If R2 & R3 are RR clients and R4 The RR. R1 advertises to R2 & R3 they then pas the route to the reflector.
Ehm... wrong, if you have connectivity between loopback via an IGP (or static routing), you can configure peering between two routers that are not directly connected... in my opinion D is not correct, but only because R1 is a border router and it's better not to configure it as a RR
Explanation of the Issue:
R1 learns the external BGP route to 192.168.100.0/24 from R5 (eBGP peer).
R1, R2, R3, and R4 are part of iBGP in AS 65510.
The iBGP is configured only between directly connected neighbours, meaning not a full mesh.
Problem with iBGP:
iBGP does not re-advertise routes learned from one iBGP peer to another iBGP peer by default (RFC 4271).
R1 learns 192.168.100.0/24 via eBGP and advertises it to R2 and R3.But R2 and R3 will NOT forward that route to R4, because it's iBGP-learned.
That means R4 never learns about 192.168.100.0/24, and can't reach it.
Solution: Use a Route Reflector (RR)
To fix this without building a full mesh (i.e., iBGP between every router), use route reflection.
Make R1 a route reflector — it already has the eBGP route.
Make R4 a route reflector client — so R1 will reflect the route to it.
D. Configure R1 as a route reflector server and configure R4 as a route reflector client.
Yes, if a route reflector client learns a route from an iBGP peer, it will advertise that route to the route reflector. Route reflectors are designed to overcome the iBGP loop prevention mechanism, allowing for routes learned from iBGP peers to be propagated within the same autonomous system (AS).
D makes sense if you look at the wording of the answer
Configure R4 as route reflector client. This doesn't mean your configuring RR client on R4 it means your configuring RR client for R4 from R2 and R3s perceptive
Perfect question Cisco , well done !! Professional level certification lol.
All questions are wrong , A and B for sure.
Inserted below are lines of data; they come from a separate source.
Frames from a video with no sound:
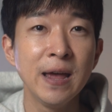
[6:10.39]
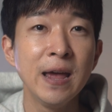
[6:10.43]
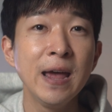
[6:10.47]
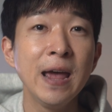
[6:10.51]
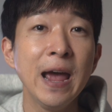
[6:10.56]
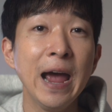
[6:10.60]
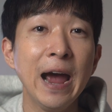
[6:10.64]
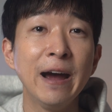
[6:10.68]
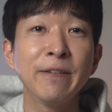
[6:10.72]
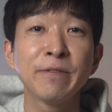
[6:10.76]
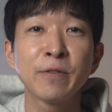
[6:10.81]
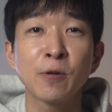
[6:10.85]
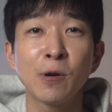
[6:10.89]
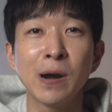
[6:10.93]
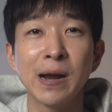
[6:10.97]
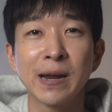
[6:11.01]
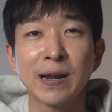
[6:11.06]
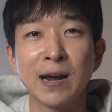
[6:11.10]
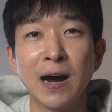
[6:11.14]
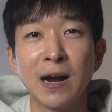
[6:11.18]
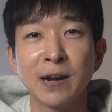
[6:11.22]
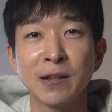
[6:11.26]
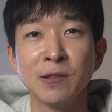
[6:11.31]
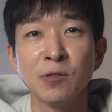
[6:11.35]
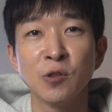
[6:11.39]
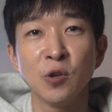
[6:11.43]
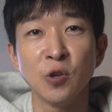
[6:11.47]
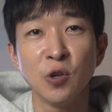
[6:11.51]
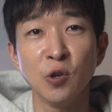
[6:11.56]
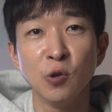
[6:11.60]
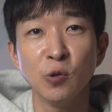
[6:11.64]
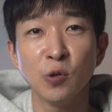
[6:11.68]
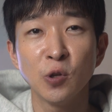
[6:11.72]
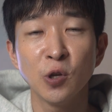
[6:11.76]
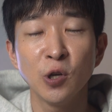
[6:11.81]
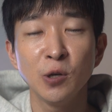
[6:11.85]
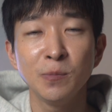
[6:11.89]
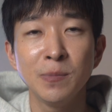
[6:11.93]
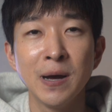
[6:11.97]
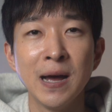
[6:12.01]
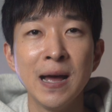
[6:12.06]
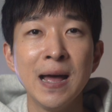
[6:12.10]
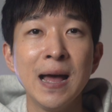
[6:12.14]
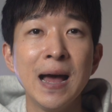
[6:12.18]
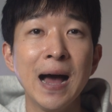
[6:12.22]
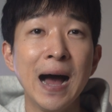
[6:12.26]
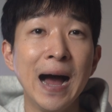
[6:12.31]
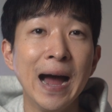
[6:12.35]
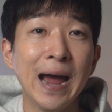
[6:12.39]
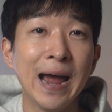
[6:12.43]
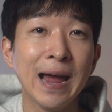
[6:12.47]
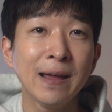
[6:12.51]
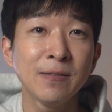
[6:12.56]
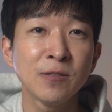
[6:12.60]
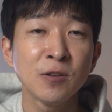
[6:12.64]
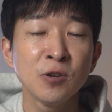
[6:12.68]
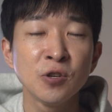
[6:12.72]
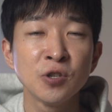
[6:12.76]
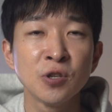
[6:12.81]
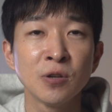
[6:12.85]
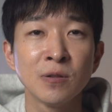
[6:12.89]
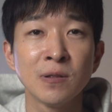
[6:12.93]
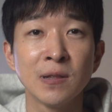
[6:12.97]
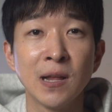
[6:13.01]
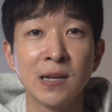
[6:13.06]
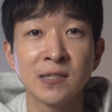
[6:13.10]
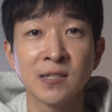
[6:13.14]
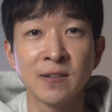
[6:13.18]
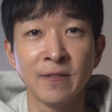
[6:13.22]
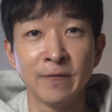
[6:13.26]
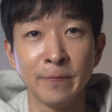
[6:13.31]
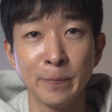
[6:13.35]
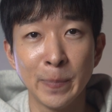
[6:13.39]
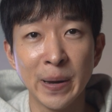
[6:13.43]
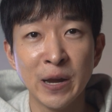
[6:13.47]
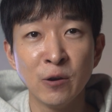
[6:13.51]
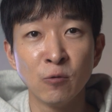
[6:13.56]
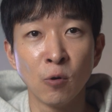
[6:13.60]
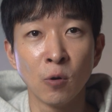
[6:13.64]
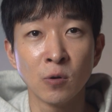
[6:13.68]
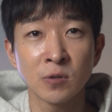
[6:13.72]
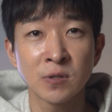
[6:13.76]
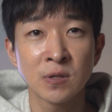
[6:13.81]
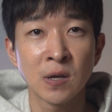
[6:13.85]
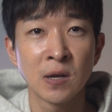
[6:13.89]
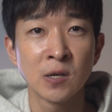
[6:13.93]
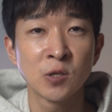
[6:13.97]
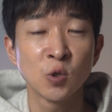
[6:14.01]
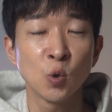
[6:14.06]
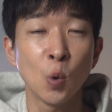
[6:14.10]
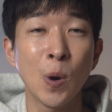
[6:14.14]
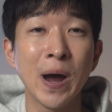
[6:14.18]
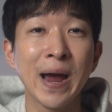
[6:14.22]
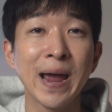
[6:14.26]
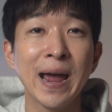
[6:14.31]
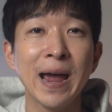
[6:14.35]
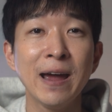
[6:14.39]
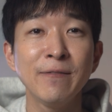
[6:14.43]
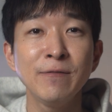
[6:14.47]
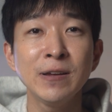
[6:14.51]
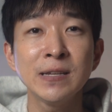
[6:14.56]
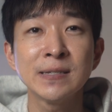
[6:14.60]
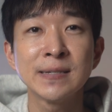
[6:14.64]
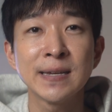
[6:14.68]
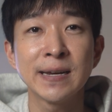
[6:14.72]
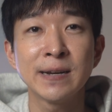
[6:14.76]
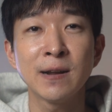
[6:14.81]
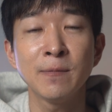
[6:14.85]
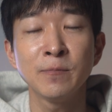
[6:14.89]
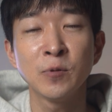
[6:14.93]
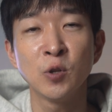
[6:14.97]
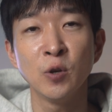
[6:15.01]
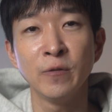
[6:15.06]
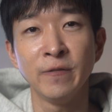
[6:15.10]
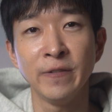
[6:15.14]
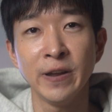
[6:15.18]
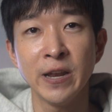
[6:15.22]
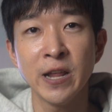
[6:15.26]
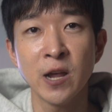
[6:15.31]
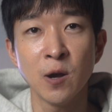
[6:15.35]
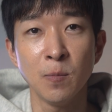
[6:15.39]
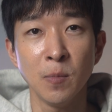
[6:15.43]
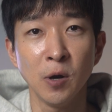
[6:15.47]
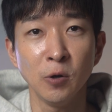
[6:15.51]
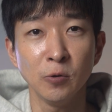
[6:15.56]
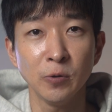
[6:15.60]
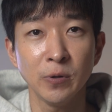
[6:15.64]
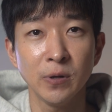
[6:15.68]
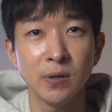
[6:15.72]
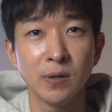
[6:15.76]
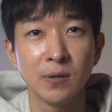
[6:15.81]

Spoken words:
After I got into YouTube, I had to shoot lots of B-rolls, so I have it set up to video mode.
C and D , also. If you go and place the command lets say for example for D, to make the R1 server and R4 client , there is an error command : "% Specify remote-as or peer-group commands first." So you need to make R4 neighbor, so full mesh . So RR config is not needed and used. Same for C. In the end , we need to chose which wrong question is more correct/less wrong. So C ? cause edge router is RR clients ??
GUYS , SWITCH your brains off. The answers just saying the role, it doesn't really say make a router client with the other router as the server ( for example D , R1 RR and his client is R4) . C and D can work. So lets pick C :
1) R1 is RR-client of R2 ---> R2 RR (for R1)
2) R4 is RR (for R2) ---> R2 is RR-client for R4
(so R2 is server for R1 and client for R4 ) !
And it can work with the same logic with D , but I chose C only because , of RR-client placement one the edge of AS.
I think that is B, because 1st rule of router reflector: if a RR recive a NLRI from NON_RR_CLient, the RR advertise the NLRI to RR_Client and not advertise to another NON_RR_Client.
R1 is connected to the external network (AS 65520) via eBGP.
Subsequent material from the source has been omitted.